Still, while Gaba Kawa may be fluffy and familiar, it’s also pretty fun. I’m inspired to check out more by its creator.
Gaba Kawa is available now.
Skip Beat!, Vol. 13
By Yoshiki Nakamura
Viz, 200 pp.
Rating: Teen

In Yoshiki Nakamura’s inventive revenge-comedy, Kyoko quits school to work in Tokyo to support her childhood friend Sho in becoming a rock star. Sho wrongs Kyoko, and even though they were never exactly dating, Kyoko becomes a scorned woman. She remakes herself and gets a job at a talent agency in attempt to outshine Sho by becoming famous herself. Unfortunately, Kyoko needs to need the audience’s love before she can make her big break.
Nakamura’s plots are often surprising and funny, but sometimes, as in volume four, they can fall flat when they fall off-topic. I gave up on the series, even though I enjoyed Nakamura’s strange long, skinny, vertical panels and Kyoko’s multiple ghostly arms reaching out for revenge.

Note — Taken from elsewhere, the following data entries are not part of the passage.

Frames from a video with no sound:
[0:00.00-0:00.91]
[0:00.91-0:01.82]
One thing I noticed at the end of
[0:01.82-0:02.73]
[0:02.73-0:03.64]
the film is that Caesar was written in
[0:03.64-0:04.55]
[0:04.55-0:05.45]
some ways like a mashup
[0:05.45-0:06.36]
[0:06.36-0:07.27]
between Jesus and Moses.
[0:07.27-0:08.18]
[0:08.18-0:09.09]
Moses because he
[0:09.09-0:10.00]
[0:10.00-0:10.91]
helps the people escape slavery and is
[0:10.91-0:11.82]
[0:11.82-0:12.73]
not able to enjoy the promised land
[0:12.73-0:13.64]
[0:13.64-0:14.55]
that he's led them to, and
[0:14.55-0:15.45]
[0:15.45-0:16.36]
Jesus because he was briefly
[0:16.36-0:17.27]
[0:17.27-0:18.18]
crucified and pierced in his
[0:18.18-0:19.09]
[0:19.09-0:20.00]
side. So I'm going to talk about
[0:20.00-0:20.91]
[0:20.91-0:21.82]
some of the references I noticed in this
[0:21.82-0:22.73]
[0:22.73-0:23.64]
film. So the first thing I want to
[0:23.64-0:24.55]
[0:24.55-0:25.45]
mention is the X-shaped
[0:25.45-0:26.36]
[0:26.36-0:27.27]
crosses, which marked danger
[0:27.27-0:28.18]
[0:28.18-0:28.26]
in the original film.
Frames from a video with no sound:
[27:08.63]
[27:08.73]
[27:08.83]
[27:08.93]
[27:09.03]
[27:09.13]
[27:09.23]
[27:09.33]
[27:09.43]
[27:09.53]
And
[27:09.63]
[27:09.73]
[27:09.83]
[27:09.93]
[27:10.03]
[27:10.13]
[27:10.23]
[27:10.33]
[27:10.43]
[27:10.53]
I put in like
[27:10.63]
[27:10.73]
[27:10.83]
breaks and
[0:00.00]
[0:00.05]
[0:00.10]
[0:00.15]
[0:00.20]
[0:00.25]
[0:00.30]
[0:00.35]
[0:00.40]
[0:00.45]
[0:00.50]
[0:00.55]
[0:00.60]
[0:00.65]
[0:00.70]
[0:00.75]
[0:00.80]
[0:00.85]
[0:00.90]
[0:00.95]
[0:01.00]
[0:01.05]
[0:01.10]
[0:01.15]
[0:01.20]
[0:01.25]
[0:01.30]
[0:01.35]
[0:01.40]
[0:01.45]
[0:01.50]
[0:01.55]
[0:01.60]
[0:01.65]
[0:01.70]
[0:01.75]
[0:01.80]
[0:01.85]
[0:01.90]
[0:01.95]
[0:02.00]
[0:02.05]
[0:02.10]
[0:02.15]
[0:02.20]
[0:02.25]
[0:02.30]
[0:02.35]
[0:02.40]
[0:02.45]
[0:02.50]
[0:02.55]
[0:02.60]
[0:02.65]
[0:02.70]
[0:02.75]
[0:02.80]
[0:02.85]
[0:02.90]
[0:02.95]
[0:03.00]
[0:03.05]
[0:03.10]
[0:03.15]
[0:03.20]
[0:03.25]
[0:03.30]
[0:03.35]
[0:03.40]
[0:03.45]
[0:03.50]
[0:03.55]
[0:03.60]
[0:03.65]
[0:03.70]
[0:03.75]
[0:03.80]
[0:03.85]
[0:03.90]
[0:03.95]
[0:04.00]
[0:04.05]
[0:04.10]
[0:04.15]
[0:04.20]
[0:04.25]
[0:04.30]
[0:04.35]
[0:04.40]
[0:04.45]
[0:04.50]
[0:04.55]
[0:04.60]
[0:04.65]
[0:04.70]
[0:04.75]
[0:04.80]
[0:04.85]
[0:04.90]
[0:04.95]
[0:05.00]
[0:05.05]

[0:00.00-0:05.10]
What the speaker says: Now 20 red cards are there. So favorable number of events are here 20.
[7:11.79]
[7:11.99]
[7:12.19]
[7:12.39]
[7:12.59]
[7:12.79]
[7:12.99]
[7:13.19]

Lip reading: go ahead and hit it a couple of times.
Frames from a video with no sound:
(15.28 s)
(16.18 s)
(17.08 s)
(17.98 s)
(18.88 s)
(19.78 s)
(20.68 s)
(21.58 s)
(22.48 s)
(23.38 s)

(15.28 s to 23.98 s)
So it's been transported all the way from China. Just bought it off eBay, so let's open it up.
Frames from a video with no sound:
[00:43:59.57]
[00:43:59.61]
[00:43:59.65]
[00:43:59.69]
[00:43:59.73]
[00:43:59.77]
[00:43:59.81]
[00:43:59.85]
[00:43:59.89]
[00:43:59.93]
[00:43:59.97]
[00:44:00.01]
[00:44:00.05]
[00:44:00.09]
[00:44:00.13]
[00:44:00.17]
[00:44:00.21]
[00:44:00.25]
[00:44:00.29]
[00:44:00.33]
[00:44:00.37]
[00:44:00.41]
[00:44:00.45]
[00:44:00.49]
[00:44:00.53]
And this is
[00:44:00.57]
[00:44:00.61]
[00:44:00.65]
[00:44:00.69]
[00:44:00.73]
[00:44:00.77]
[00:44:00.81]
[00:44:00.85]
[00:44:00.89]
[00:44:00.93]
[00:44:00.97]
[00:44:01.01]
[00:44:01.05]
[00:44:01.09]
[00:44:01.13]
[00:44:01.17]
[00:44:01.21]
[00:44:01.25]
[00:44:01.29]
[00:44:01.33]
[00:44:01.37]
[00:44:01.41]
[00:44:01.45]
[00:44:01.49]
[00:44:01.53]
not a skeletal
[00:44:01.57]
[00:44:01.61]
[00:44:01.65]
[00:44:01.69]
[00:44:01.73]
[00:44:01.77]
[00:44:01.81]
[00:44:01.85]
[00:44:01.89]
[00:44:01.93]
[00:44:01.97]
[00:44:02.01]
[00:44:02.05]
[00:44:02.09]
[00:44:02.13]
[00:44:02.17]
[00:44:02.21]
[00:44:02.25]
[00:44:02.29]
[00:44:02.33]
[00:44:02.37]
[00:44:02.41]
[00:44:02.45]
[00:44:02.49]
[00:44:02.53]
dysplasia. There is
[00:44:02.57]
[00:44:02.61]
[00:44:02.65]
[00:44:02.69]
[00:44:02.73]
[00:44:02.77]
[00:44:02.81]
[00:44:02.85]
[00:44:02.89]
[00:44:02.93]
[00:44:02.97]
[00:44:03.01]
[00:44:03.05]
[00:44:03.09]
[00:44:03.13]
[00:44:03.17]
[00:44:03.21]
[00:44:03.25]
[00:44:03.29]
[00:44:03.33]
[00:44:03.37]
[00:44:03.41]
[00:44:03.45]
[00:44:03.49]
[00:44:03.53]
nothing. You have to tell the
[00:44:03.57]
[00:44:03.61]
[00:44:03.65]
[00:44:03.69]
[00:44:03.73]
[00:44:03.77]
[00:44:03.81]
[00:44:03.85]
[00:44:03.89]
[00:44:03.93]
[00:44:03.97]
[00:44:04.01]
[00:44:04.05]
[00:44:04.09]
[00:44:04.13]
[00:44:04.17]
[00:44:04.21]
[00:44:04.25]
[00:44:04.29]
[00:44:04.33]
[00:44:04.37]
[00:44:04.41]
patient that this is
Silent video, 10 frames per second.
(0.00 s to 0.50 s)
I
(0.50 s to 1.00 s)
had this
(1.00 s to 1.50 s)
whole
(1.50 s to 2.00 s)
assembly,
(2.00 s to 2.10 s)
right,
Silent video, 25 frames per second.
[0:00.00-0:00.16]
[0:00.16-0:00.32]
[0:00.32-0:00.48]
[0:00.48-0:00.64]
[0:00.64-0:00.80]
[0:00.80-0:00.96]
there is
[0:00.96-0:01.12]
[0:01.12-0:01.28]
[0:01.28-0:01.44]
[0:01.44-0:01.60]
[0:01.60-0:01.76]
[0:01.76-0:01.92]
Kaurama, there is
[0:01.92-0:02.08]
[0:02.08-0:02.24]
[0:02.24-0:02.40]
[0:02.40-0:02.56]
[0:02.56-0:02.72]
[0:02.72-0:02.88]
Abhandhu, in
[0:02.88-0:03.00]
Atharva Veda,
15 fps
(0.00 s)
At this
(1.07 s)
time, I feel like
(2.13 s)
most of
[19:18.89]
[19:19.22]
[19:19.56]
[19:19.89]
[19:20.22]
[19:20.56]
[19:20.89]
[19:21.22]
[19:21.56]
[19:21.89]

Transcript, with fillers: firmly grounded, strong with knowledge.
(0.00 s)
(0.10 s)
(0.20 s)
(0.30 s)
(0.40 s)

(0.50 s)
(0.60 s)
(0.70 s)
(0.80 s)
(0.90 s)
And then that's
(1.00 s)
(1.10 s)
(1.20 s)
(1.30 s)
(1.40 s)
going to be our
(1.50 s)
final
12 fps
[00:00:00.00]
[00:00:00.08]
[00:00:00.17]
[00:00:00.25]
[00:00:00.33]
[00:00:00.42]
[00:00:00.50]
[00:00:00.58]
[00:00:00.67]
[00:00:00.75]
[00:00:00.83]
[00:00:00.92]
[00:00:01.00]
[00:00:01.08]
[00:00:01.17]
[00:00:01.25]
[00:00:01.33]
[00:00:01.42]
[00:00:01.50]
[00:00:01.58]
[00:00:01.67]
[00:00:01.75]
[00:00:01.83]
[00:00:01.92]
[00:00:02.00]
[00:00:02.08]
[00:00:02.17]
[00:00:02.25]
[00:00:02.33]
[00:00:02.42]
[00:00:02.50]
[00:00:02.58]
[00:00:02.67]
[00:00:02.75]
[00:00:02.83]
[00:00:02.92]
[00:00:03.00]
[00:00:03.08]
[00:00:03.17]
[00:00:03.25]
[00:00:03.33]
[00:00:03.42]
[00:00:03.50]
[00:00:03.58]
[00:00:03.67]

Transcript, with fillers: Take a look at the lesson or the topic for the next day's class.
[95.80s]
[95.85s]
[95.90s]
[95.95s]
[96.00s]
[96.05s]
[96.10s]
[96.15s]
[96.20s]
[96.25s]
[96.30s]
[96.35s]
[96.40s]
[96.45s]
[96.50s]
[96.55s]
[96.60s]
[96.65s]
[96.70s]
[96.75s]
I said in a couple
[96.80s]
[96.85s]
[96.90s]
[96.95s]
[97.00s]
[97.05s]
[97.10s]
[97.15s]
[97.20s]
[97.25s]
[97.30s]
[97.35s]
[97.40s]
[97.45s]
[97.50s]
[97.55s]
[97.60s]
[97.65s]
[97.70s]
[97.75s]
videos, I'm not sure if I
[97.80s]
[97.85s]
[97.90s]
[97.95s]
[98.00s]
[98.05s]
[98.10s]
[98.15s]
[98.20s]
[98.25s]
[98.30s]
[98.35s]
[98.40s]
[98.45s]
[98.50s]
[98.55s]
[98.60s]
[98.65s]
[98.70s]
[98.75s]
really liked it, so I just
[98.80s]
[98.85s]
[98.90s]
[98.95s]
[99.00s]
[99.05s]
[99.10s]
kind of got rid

Picking up volume thirteen after skipping five through twelve was jarring—I couldn’t tell the difference between Kyoko and another actress named Itsumi. The book begins in media res; Ren (Sho’s biggest rival, and one assumes Kyoko’s romantic interest) is in the middle of an acting test with Itsumi. Had I read volume twelve, I’m sure the dramatic tension would follow a nice arc through Ren’s performance. Being thrown into the middle of the action, it was difficult to tell what was happening and why I should care. Nakamura mentions in her notes that the acting test should have concluded in one volume, and I agree. I ended up wishing I was reading ’70s shojo hardcore acting manga classic Glass Mask instead.
The volume wraps with a cliché: “I met you when I was a kid and you made me stop crying.” It’s a stock manga storyline revolving around Kyoko. This kind of nonsense is carried off successfully in Kitchen Princess, but I’ve been sick of it since Love Hina and can only seem to let it pass as parody, like in Sumomomo. Skip Beat! has its good moments, but in this competitive manga market, I can’t drop $110+ to keep up with the ongoing series, which is currently up to volume twenty in Japan.
Compared to shonen manga, very little shojo gets adapted into anime, so the 2008 anime series of Skip Beat! is a testament to the series’ popularity. I was curious how Nakamura’s visual gags would make the transition to television. Often Kyoko is surrounded by angels and demons and murky hellish tones when she thinks of Sho. These visuals have been adequately animated, but sadly, these elements I so enjoy are lacking from this particular volume of the manga.
Volume thirteen of Skip Beat! is available now.